Ce qui est important, c’est le fonctionnement du système : il utilise des émetteurs infrarouges à ondes courtes, montés dans des boîtiers en quartz. Cela permet une montée en température rapide et un contrôle précis du spectre, en fonction des propriétés d’absorption des polymères. L’uniformité de la température sur toute la surface active reste à ±0,1 °C, tandis que la répétabilité des valeurs de température atteint ±0,2 °C entre deux cycles de chauffage. Le système est équipé de pyromètres étalonnés, et non seulement de thermocouples, afin de mesurer exactement la température ressentie par le substrat. Les chauffages sont conçus pour fonctionner dans des environnements propres de classe 1–100 : aucune génération de particules dans la zone chaude, matériaux dont les émissions gazeuses sont faibles, et composants faciles à nettoyer. La puissance d’entrée est adaptée aux formats des panneaux et aux dimensions des fours ; les configurations électriques vont de 208 à 480 V, avec des connecteurs normalisés, ce qui facilite leur intégration dans les outils des fournisseurs.

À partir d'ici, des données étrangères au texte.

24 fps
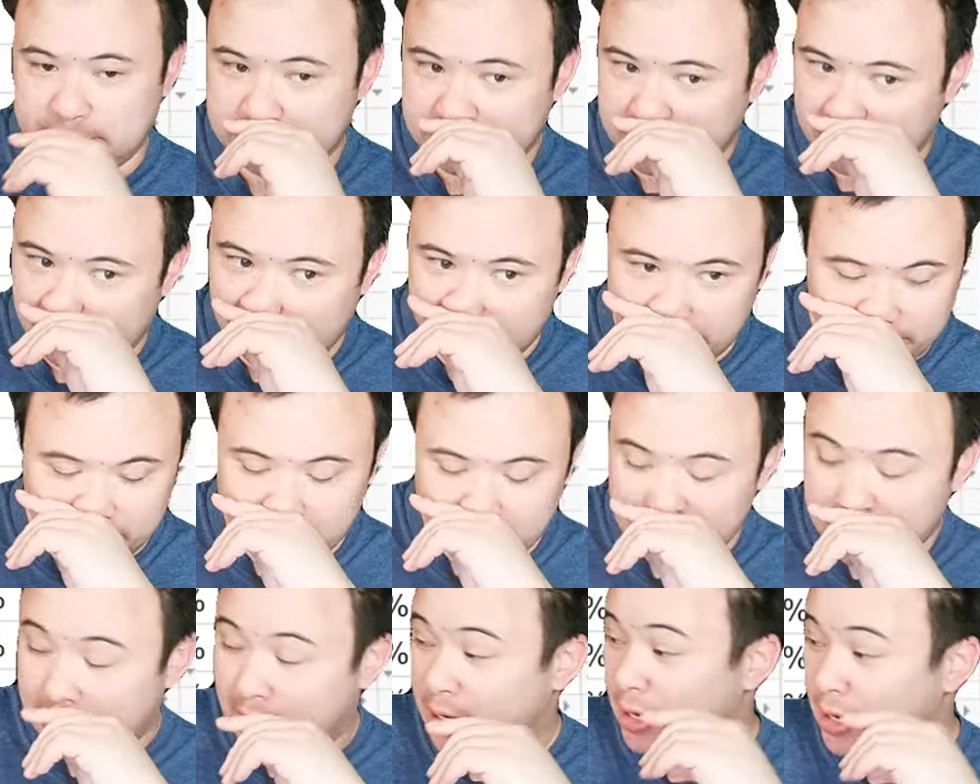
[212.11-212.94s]
So
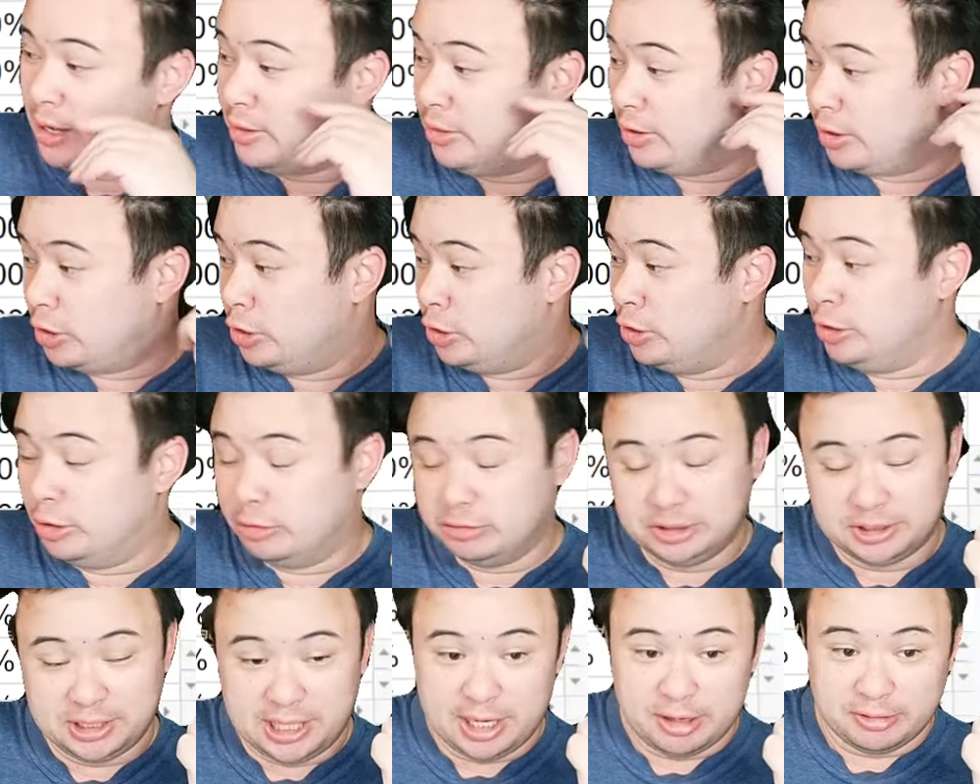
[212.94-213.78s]
the good
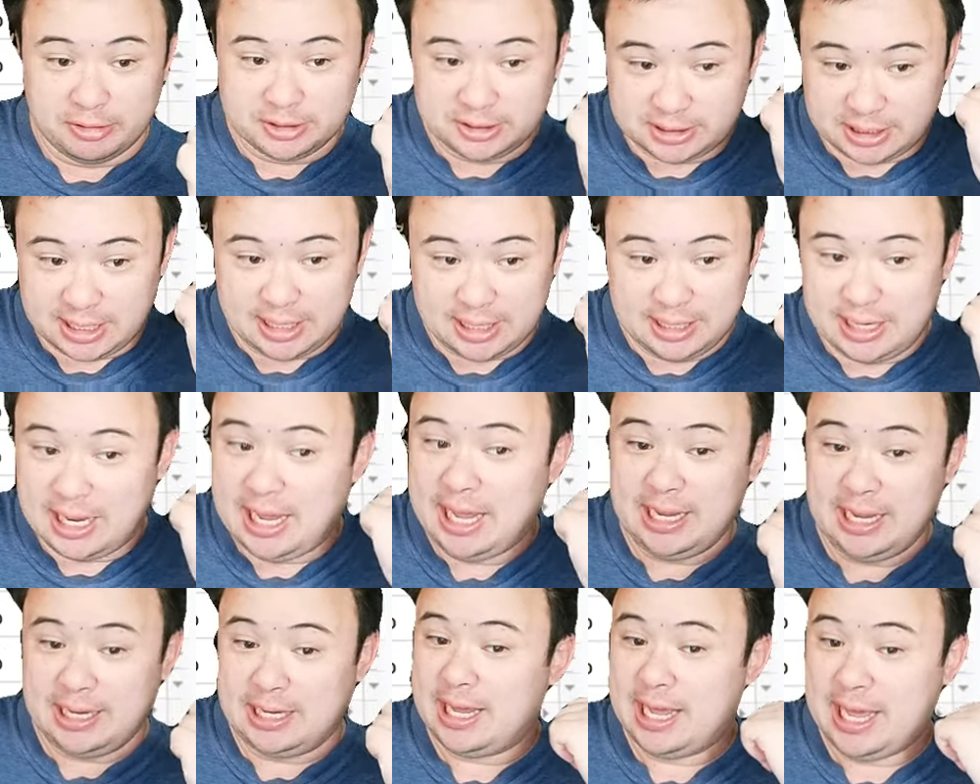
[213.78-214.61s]
news there is that,
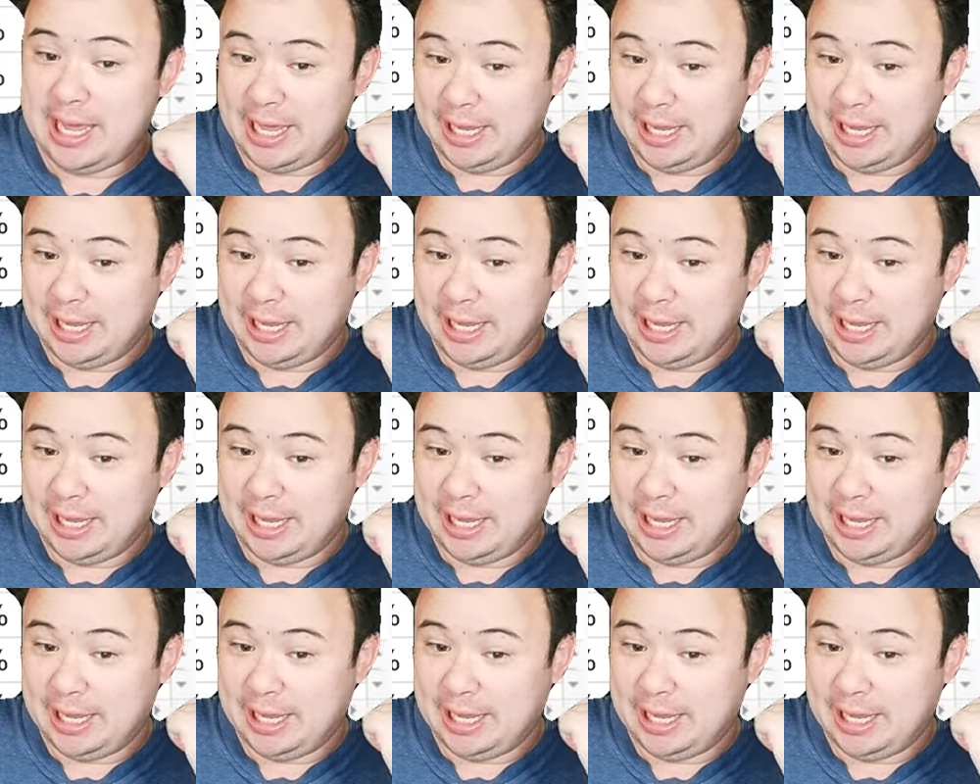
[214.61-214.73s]
hey,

Dans les modules de chauffage utilisés en lithographie, cette précision se traduit par une largeur de ligne constante, moins de défauts aux bords, et moins de besoins en re travail. Une réponse thermique rapide permet de réduire le temps de cycle sans compromettre l’uniformité, ce qui diminue la consommation d’énergie par panneau et maintient un taux de production stable. La fiabilité est garantie : la durée de vie des émetteurs dépasse 5 000 heures, avec une puissance de sortie constante. De plus, les variations de température sont limitées, ce qui permet au processus de rester stable entre les interventions de maintenance. En somme, on obtient un taux de production prévisible, moins d’incertitudes liées aux paramètres, et des fours qui fonctionnent selon les plans prévus.

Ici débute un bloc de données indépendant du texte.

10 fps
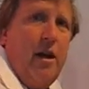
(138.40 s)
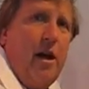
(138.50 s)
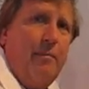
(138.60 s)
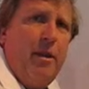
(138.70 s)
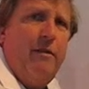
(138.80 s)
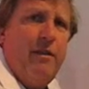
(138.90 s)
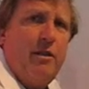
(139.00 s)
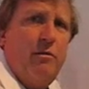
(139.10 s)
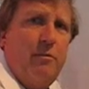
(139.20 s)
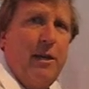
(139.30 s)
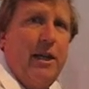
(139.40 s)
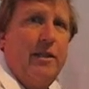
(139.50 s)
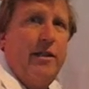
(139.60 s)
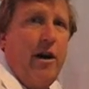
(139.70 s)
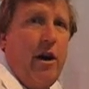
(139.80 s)
I believe this was
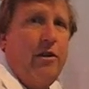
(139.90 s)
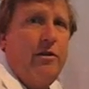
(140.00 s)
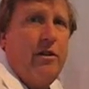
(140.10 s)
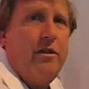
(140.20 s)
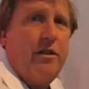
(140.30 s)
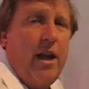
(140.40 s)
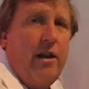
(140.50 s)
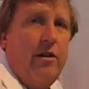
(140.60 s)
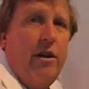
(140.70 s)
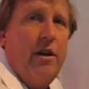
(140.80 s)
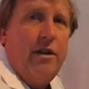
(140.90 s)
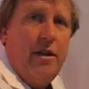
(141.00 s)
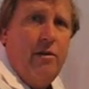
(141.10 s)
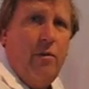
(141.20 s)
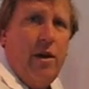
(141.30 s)
because the authors of the standard
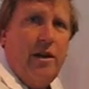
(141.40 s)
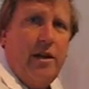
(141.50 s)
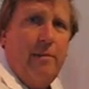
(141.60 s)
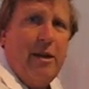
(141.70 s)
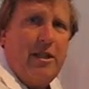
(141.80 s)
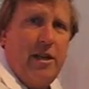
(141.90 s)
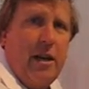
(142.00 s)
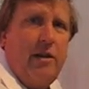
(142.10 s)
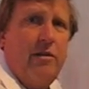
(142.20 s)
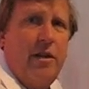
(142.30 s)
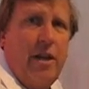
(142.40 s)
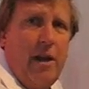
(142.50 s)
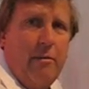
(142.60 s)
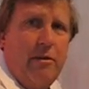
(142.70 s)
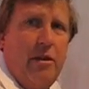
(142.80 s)
didn't want DMX connectors and
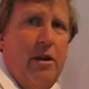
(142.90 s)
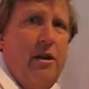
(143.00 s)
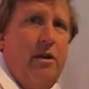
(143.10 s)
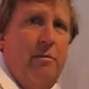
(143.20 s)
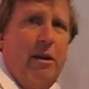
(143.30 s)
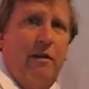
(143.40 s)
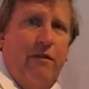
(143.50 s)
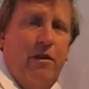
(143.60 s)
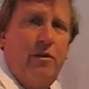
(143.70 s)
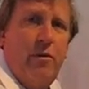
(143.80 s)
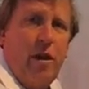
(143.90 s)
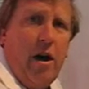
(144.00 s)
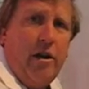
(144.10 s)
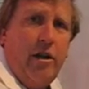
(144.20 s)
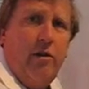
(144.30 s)
cables to be confused with
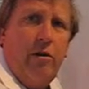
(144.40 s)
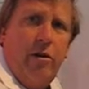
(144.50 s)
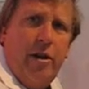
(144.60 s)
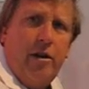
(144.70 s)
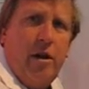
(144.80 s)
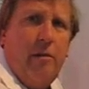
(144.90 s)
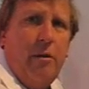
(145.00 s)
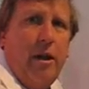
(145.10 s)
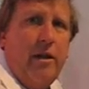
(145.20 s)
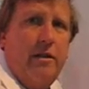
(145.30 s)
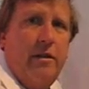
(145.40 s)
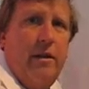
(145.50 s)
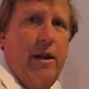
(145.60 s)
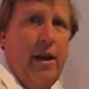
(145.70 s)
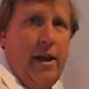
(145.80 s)
audio or intercom lines,
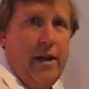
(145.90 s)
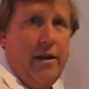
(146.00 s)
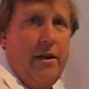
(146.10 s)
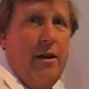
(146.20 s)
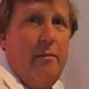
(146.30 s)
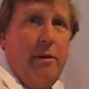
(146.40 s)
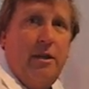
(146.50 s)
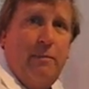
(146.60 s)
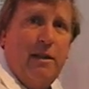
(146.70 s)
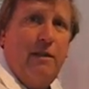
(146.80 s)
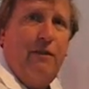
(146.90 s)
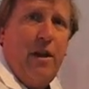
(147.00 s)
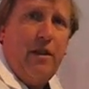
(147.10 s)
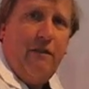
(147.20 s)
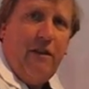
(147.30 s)
and by
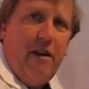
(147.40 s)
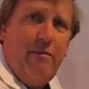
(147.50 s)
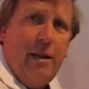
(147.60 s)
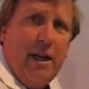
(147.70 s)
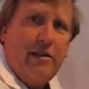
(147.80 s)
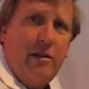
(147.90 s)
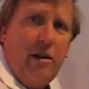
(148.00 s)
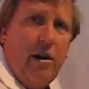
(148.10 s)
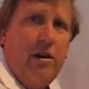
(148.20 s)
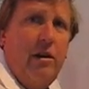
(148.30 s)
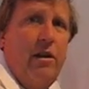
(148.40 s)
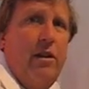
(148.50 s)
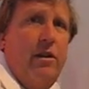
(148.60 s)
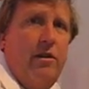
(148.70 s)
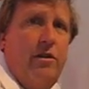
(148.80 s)
specifying the 5-pin XLR,
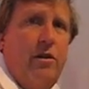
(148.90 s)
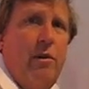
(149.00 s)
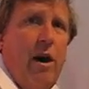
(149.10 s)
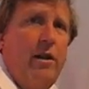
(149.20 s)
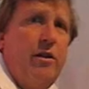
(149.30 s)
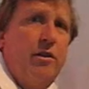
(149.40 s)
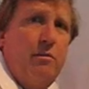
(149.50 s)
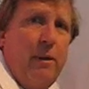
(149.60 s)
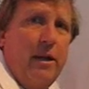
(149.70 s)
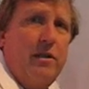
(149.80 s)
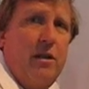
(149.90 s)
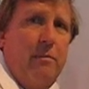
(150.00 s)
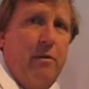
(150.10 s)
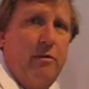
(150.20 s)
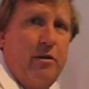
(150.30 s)
the two unused pins
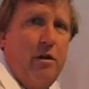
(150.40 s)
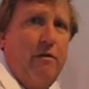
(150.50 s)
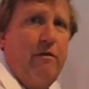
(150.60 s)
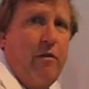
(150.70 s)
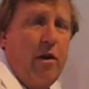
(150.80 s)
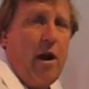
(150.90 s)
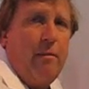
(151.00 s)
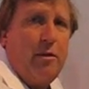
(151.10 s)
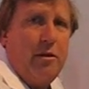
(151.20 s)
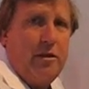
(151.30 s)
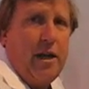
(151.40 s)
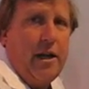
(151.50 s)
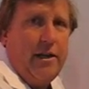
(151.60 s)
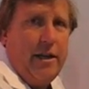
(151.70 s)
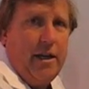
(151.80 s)
could be reserved for an optional
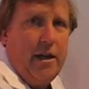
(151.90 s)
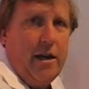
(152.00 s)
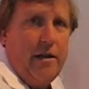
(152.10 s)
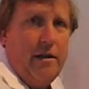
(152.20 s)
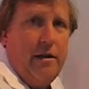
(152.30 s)
second data line.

Quelques points pratiques : les chauffages infrarouges nécessitent une visibilité directe, donc la géométrie du panneau et sa capacité de réflexion doivent être prises en compte dans les paramètres de chauffage. L’intégration du système exige une bonne alignement des éléments, ainsi que des protections pour éviter que la chaleur ne affecte les optiques et les capteurs voisins. Il est également nécessaire de prévoir des périodes de remplacement et de calibration des émetteurs. Le système fonctionne bien, mais uniquement si la maintenance est considérée comme faisant partie intégrante du processus, et non comme quelque chose à faire en dernier recours.